Data to use:

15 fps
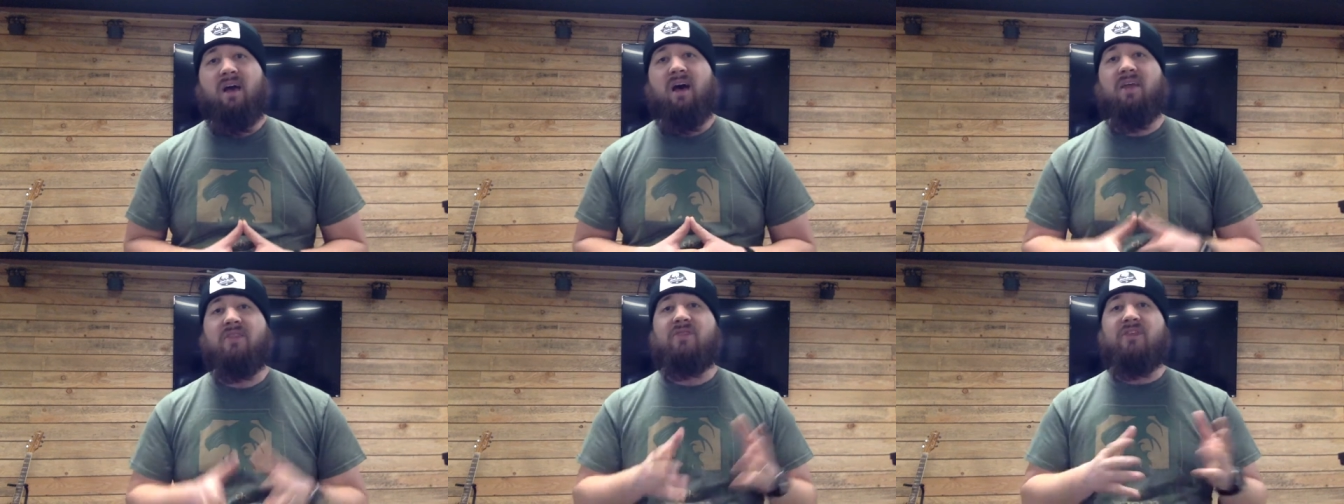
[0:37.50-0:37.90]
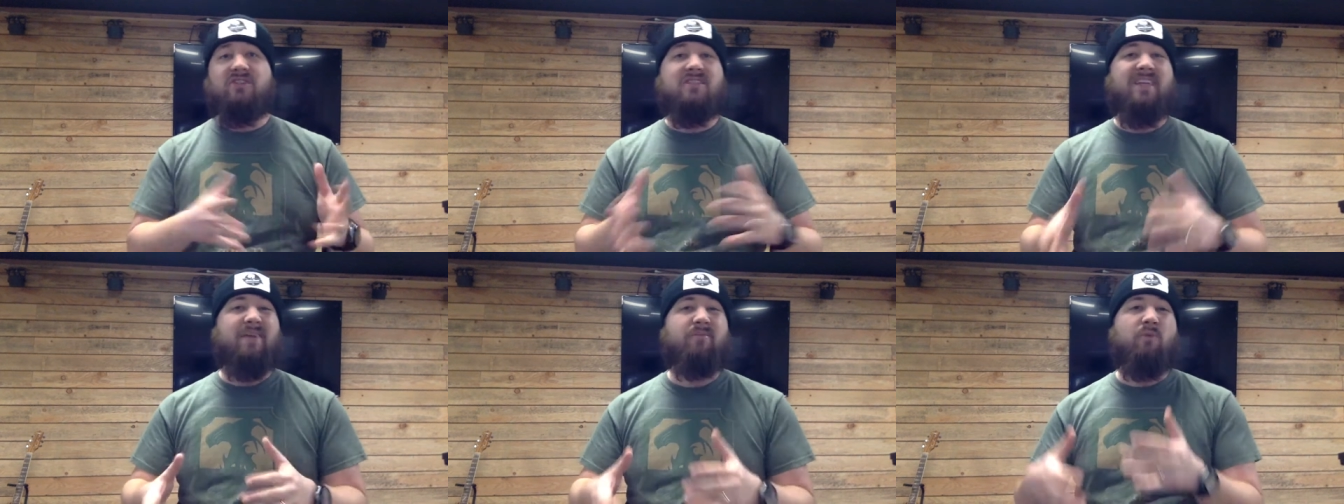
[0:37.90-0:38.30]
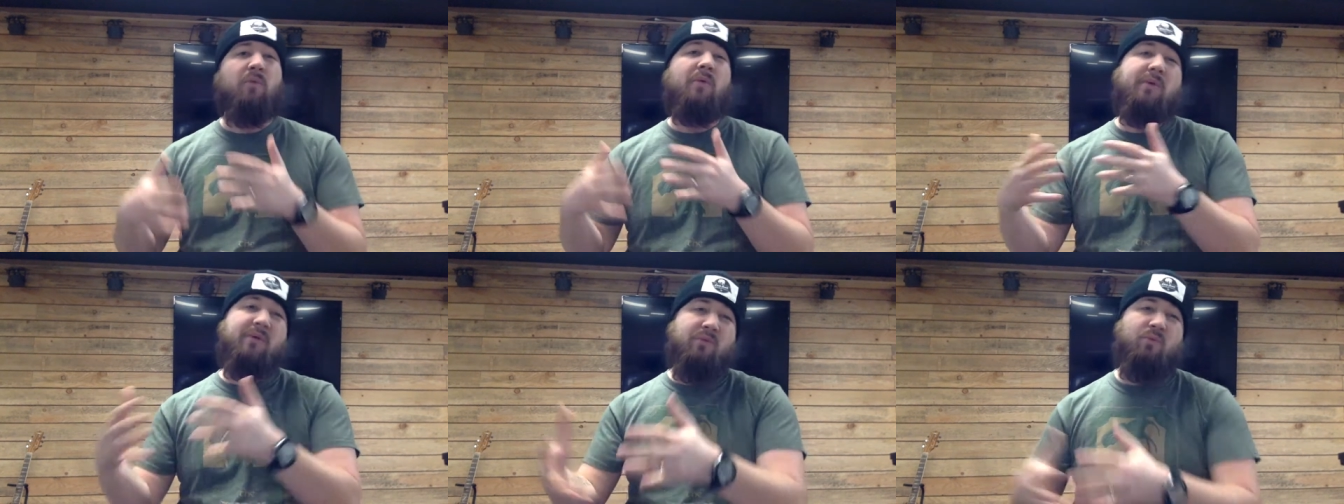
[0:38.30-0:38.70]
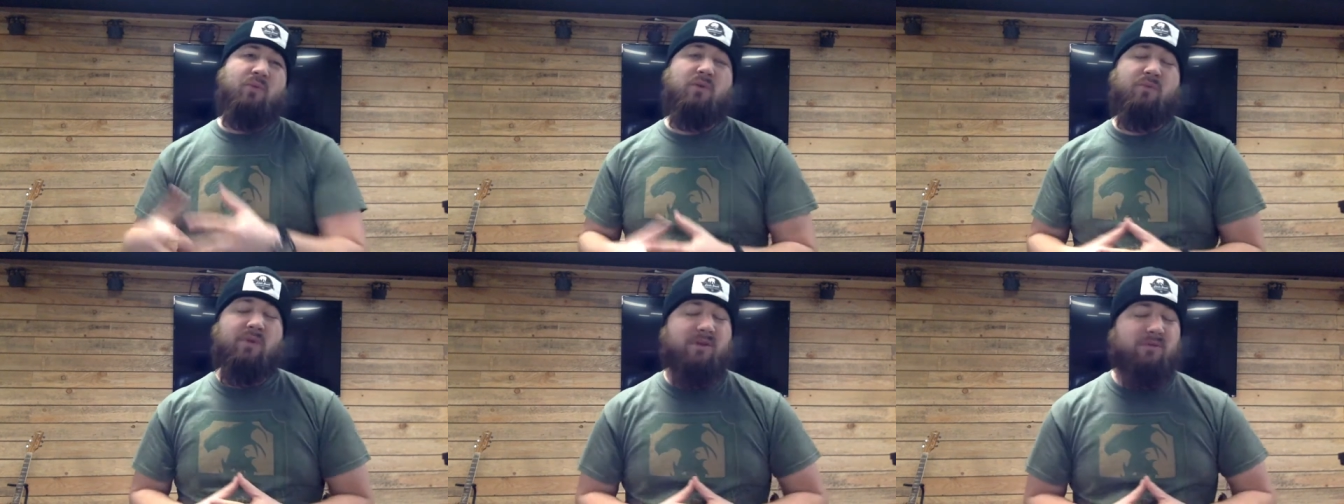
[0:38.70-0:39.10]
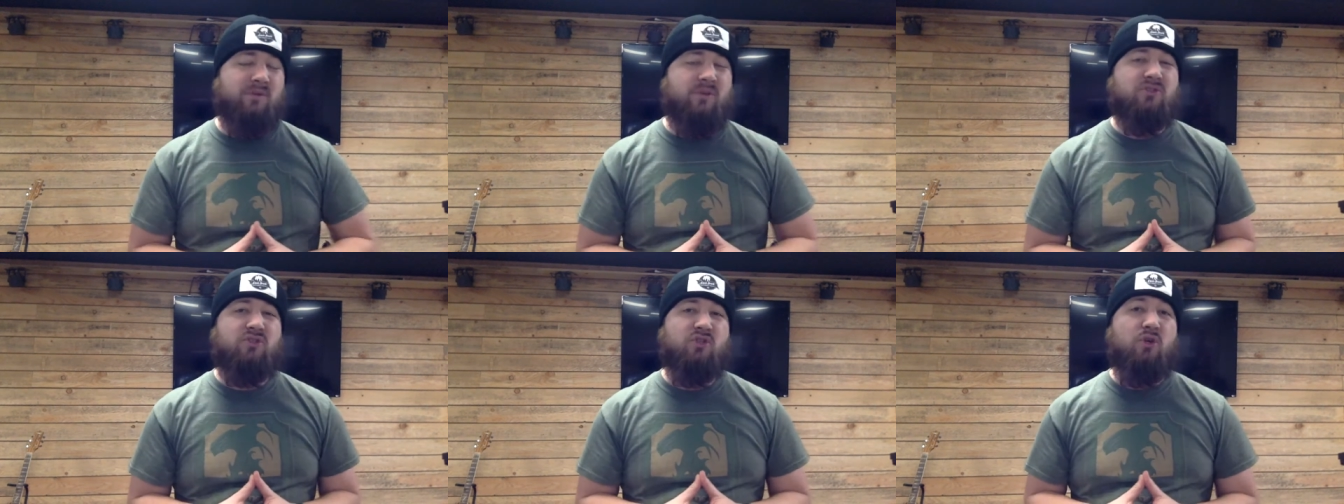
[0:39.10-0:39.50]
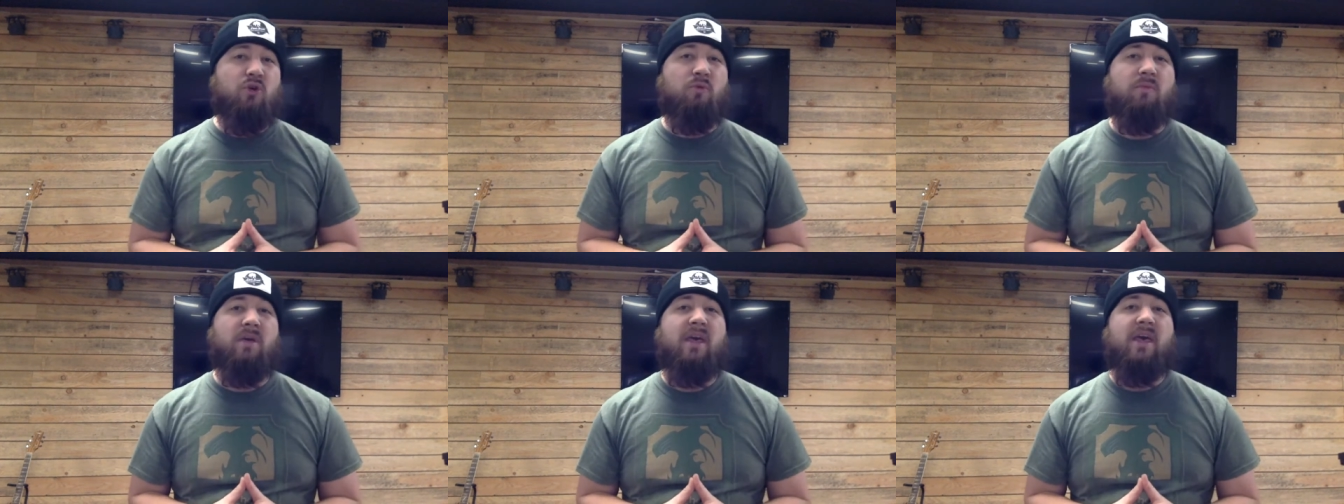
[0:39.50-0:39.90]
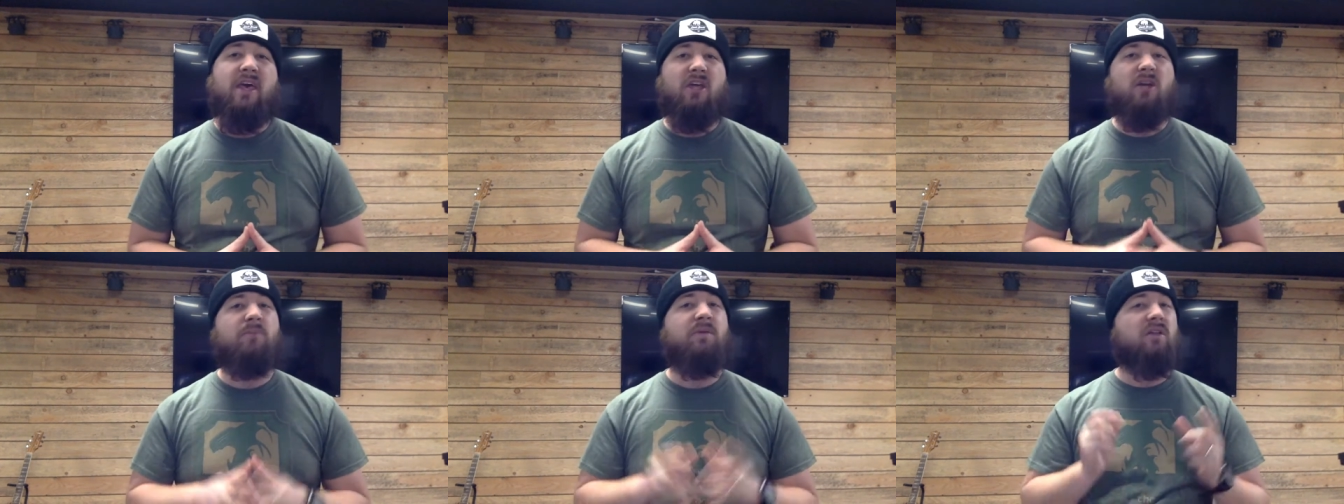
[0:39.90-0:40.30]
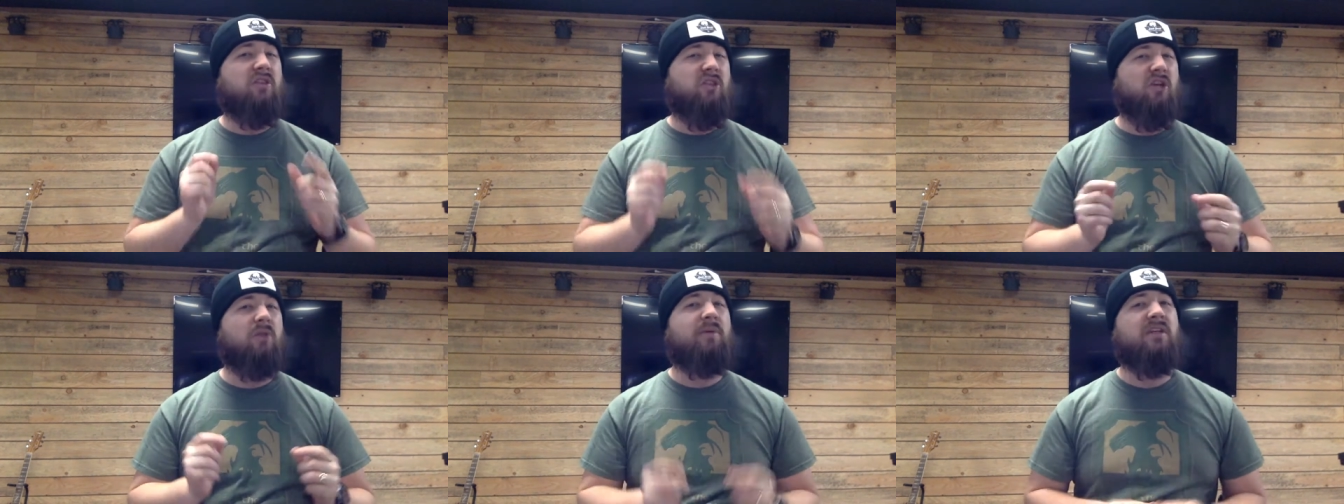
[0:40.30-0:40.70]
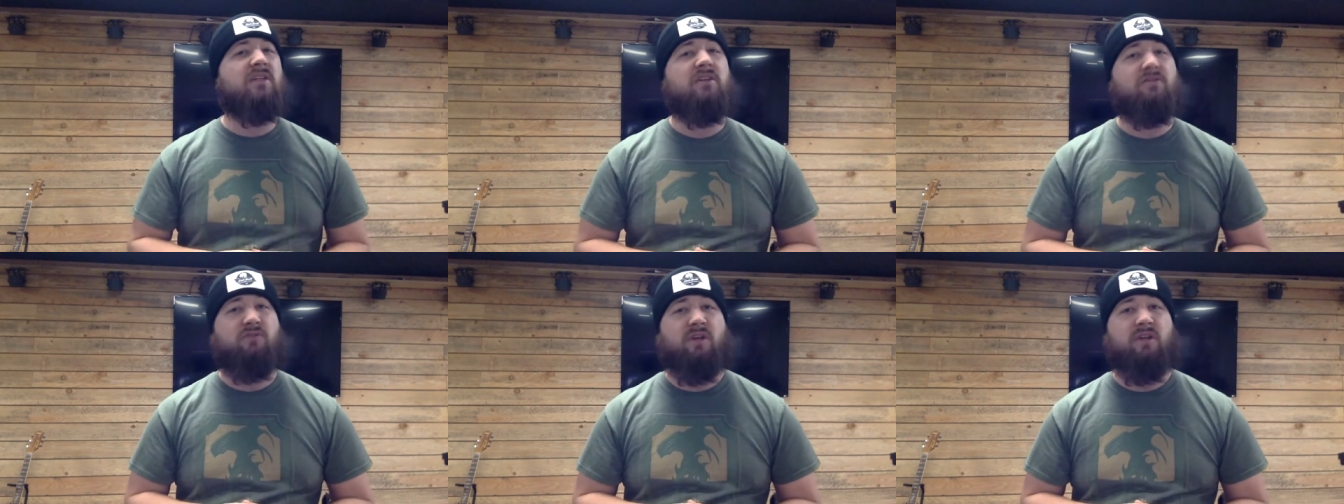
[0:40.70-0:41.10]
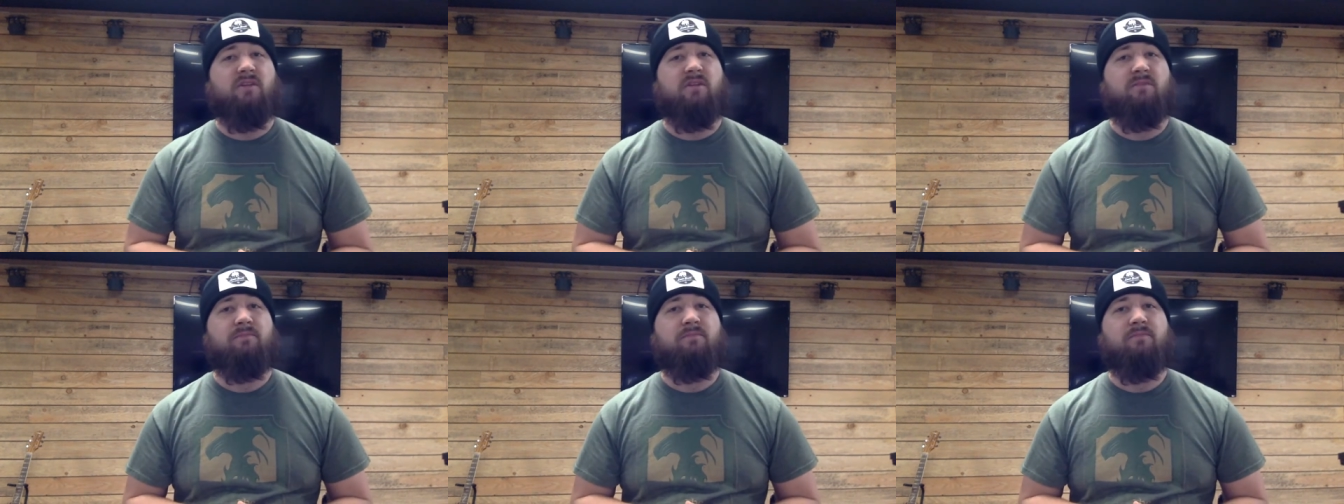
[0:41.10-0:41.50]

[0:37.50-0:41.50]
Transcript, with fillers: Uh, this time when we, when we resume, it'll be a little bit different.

Work instructions:
A word-for-word copy of every entry, with the pictures left out, is the required answer.

Answer for the task:
15 fps
[0:37.50-0:37.90]
[0:37.90-0:38.30]
[0:38.30-0:38.70]
[0:38.70-0:39.10]
[0:39.10-0:39.50]
[0:39.50-0:39.90]
[0:39.90-0:40.30]
[0:40.30-0:40.70]
[0:40.70-0:41.10]
[0:41.10-0:41.50]

[0:37.50-0:41.50]
Transcript, with fillers: Uh, this time when we, when we resume, it'll be a little bit different.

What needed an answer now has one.